What needs to be done
Each entry must be restated word for word.

Saved data entries
..........

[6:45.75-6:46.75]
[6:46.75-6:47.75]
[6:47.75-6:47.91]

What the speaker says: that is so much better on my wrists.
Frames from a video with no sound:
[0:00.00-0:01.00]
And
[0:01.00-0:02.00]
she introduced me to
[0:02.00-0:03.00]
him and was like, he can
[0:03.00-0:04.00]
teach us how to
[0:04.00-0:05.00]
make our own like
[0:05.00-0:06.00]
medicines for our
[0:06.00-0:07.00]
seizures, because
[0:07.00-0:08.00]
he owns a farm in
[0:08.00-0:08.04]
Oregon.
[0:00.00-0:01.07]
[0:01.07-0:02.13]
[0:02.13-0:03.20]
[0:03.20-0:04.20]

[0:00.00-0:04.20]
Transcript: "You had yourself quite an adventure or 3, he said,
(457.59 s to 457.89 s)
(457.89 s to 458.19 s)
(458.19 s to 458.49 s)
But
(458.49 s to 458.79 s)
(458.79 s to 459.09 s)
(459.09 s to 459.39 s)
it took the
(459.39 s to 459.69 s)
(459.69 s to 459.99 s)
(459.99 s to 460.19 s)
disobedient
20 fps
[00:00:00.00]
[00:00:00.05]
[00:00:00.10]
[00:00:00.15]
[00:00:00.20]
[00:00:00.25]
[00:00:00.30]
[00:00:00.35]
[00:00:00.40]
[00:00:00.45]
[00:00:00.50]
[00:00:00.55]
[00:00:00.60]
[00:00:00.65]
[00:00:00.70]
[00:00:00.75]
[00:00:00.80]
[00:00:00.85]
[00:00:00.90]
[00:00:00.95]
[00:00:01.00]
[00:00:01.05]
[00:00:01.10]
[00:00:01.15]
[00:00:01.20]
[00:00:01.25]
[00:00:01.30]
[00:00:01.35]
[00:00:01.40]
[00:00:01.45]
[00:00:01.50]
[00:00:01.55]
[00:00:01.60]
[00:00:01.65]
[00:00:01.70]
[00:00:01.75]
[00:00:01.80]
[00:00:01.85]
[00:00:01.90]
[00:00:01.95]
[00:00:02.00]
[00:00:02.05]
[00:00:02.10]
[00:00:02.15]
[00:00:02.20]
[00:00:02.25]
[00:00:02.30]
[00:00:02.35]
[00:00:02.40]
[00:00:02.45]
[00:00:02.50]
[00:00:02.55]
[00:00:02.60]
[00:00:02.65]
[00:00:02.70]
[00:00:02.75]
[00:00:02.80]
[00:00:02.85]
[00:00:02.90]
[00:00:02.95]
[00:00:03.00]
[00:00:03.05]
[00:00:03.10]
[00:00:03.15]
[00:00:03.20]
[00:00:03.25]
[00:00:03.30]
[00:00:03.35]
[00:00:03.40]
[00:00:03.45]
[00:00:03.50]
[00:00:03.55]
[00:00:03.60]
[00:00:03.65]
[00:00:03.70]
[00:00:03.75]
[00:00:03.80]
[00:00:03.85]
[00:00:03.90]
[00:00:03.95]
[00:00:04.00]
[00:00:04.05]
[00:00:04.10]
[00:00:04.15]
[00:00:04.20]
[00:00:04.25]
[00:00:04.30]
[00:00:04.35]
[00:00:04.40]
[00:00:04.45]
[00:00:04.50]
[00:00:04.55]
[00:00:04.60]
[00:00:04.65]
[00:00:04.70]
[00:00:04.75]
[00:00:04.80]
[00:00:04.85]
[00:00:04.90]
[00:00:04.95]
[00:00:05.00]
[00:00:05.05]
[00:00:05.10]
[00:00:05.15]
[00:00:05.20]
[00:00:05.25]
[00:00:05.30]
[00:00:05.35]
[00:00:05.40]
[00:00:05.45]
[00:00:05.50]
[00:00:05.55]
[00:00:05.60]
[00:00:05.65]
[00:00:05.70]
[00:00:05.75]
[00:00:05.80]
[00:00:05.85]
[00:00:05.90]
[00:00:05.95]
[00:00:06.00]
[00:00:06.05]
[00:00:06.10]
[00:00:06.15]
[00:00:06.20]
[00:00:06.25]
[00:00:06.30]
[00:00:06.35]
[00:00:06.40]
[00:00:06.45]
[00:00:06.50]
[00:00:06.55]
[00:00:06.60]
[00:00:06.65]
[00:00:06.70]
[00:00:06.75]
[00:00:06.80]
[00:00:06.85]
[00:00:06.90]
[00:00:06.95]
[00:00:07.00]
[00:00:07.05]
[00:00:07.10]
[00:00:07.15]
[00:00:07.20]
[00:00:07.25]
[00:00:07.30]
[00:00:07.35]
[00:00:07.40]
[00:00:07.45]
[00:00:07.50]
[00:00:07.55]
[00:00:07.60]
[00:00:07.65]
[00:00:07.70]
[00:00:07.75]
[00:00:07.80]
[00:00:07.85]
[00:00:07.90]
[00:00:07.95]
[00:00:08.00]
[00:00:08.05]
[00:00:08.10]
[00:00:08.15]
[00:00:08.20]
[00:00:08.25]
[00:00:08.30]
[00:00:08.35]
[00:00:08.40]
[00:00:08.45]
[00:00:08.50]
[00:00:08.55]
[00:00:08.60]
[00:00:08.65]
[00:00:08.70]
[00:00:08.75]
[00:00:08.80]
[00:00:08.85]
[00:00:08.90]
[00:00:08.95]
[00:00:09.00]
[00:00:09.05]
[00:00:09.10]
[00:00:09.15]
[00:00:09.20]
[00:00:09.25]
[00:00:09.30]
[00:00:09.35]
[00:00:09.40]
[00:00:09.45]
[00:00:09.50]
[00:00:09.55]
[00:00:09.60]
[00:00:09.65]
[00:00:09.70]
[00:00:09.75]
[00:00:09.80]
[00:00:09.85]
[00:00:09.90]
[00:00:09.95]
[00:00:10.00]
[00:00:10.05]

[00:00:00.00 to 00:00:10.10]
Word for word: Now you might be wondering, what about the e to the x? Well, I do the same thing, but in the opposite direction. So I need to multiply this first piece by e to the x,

..........

Response to this exercise
[6:45.75-6:46.75]
[6:46.75-6:47.75]
[6:47.75-6:47.91]

What the speaker says: that is so much better on my wrists.
Frames from a video with no sound:
[0:00.00-0:01.00]
And
[0:01.00-0:02.00]
she introduced me to
[0:02.00-0:03.00]
him and was like, he can
[0:03.00-0:04.00]
teach us how to
[0:04.00-0:05.00]
make our own like
[0:05.00-0:06.00]
medicines for our
[0:06.00-0:07.00]
seizures, because
[0:07.00-0:08.00]
he owns a farm in
[0:08.00-0:08.04]
Oregon.
[0:00.00-0:01.07]
[0:01.07-0:02.13]
[0:02.13-0:03.20]
[0:03.20-0:04.20]

[0:00.00-0:04.20]
Transcript: "You had yourself quite an adventure or 3, he said,
(457.59 s to 457.89 s)
(457.89 s to 458.19 s)
(458.19 s to 458.49 s)
But
(458.49 s to 458.79 s)
(458.79 s to 459.09 s)
(459.09 s to 459.39 s)
it took the
(459.39 s to 459.69 s)
(459.69 s to 459.99 s)
(459.99 s to 460.19 s)
disobedient
20 fps
[00:00:00.00]
[00:00:00.05]
[00:00:00.10]
[00:00:00.15]
[00:00:00.20]
[00:00:00.25]
[00:00:00.30]
[00:00:00.35]
[00:00:00.40]
[00:00:00.45]
[00:00:00.50]
[00:00:00.55]
[00:00:00.60]
[00:00:00.65]
[00:00:00.70]
[00:00:00.75]
[00:00:00.80]
[00:00:00.85]
[00:00:00.90]
[00:00:00.95]
[00:00:01.00]
[00:00:01.05]
[00:00:01.10]
[00:00:01.15]
[00:00:01.20]
[00:00:01.25]
[00:00:01.30]
[00:00:01.35]
[00:00:01.40]
[00:00:01.45]
[00:00:01.50]
[00:00:01.55]
[00:00:01.60]
[00:00:01.65]
[00:00:01.70]
[00:00:01.75]
[00:00:01.80]
[00:00:01.85]
[00:00:01.90]
[00:00:01.95]
[00:00:02.00]
[00:00:02.05]
[00:00:02.10]
[00:00:02.15]
[00:00:02.20]
[00:00:02.25]
[00:00:02.30]
[00:00:02.35]
[00:00:02.40]
[00:00:02.45]
[00:00:02.50]
[00:00:02.55]
[00:00:02.60]
[00:00:02.65]
[00:00:02.70]
[00:00:02.75]
[00:00:02.80]
[00:00:02.85]
[00:00:02.90]
[00:00:02.95]
[00:00:03.00]
[00:00:03.05]
[00:00:03.10]
[00:00:03.15]
[00:00:03.20]
[00:00:03.25]
[00:00:03.30]
[00:00:03.35]
[00:00:03.40]
[00:00:03.45]
[00:00:03.50]
[00:00:03.55]
[00:00:03.60]
[00:00:03.65]
[00:00:03.70]
[00:00:03.75]
[00:00:03.80]
[00:00:03.85]
[00:00:03.90]
[00:00:03.95]
[00:00:04.00]
[00:00:04.05]
[00:00:04.10]
[00:00:04.15]
[00:00:04.20]
[00:00:04.25]
[00:00:04.30]
[00:00:04.35]
[00:00:04.40]
[00:00:04.45]
[00:00:04.50]
[00:00:04.55]
[00:00:04.60]
[00:00:04.65]
[00:00:04.70]
[00:00:04.75]
[00:00:04.80]
[00:00:04.85]
[00:00:04.90]
[00:00:04.95]
[00:00:05.00]
[00:00:05.05]
[00:00:05.10]
[00:00:05.15]
[00:00:05.20]
[00:00:05.25]
[00:00:05.30]
[00:00:05.35]
[00:00:05.40]
[00:00:05.45]
[00:00:05.50]
[00:00:05.55]
[00:00:05.60]
[00:00:05.65]
[00:00:05.70]
[00:00:05.75]
[00:00:05.80]
[00:00:05.85]
[00:00:05.90]
[00:00:05.95]
[00:00:06.00]
[00:00:06.05]
[00:00:06.10]
[00:00:06.15]
[00:00:06.20]
[00:00:06.25]
[00:00:06.30]
[00:00:06.35]
[00:00:06.40]
[00:00:06.45]
[00:00:06.50]
[00:00:06.55]
[00:00:06.60]
[00:00:06.65]
[00:00:06.70]
[00:00:06.75]
[00:00:06.80]
[00:00:06.85]
[00:00:06.90]
[00:00:06.95]
[00:00:07.00]
[00:00:07.05]
[00:00:07.10]
[00:00:07.15]
[00:00:07.20]
[00:00:07.25]
[00:00:07.30]
[00:00:07.35]
[00:00:07.40]
[00:00:07.45]
[00:00:07.50]
[00:00:07.55]
[00:00:07.60]
[00:00:07.65]
[00:00:07.70]
[00:00:07.75]
[00:00:07.80]
[00:00:07.85]
[00:00:07.90]
[00:00:07.95]
[00:00:08.00]
[00:00:08.05]
[00:00:08.10]
[00:00:08.15]
[00:00:08.20]
[00:00:08.25]
[00:00:08.30]
[00:00:08.35]
[00:00:08.40]
[00:00:08.45]
[00:00:08.50]
[00:00:08.55]
[00:00:08.60]
[00:00:08.65]
[00:00:08.70]
[00:00:08.75]
[00:00:08.80]
[00:00:08.85]
[00:00:08.90]
[00:00:08.95]
[00:00:09.00]
[00:00:09.05]
[00:00:09.10]
[00:00:09.15]
[00:00:09.20]
[00:00:09.25]
[00:00:09.30]
[00:00:09.35]
[00:00:09.40]
[00:00:09.45]
[00:00:09.50]
[00:00:09.55]
[00:00:09.60]
[00:00:09.65]
[00:00:09.70]
[00:00:09.75]
[00:00:09.80]
[00:00:09.85]
[00:00:09.90]
[00:00:09.95]
[00:00:10.00]
[00:00:10.05]

[00:00:00.00 to 00:00:10.10]
Word for word: Now you might be wondering, what about the e to the x? Well, I do the same thing, but in the opposite direction. So I need to multiply this first piece by e to the x,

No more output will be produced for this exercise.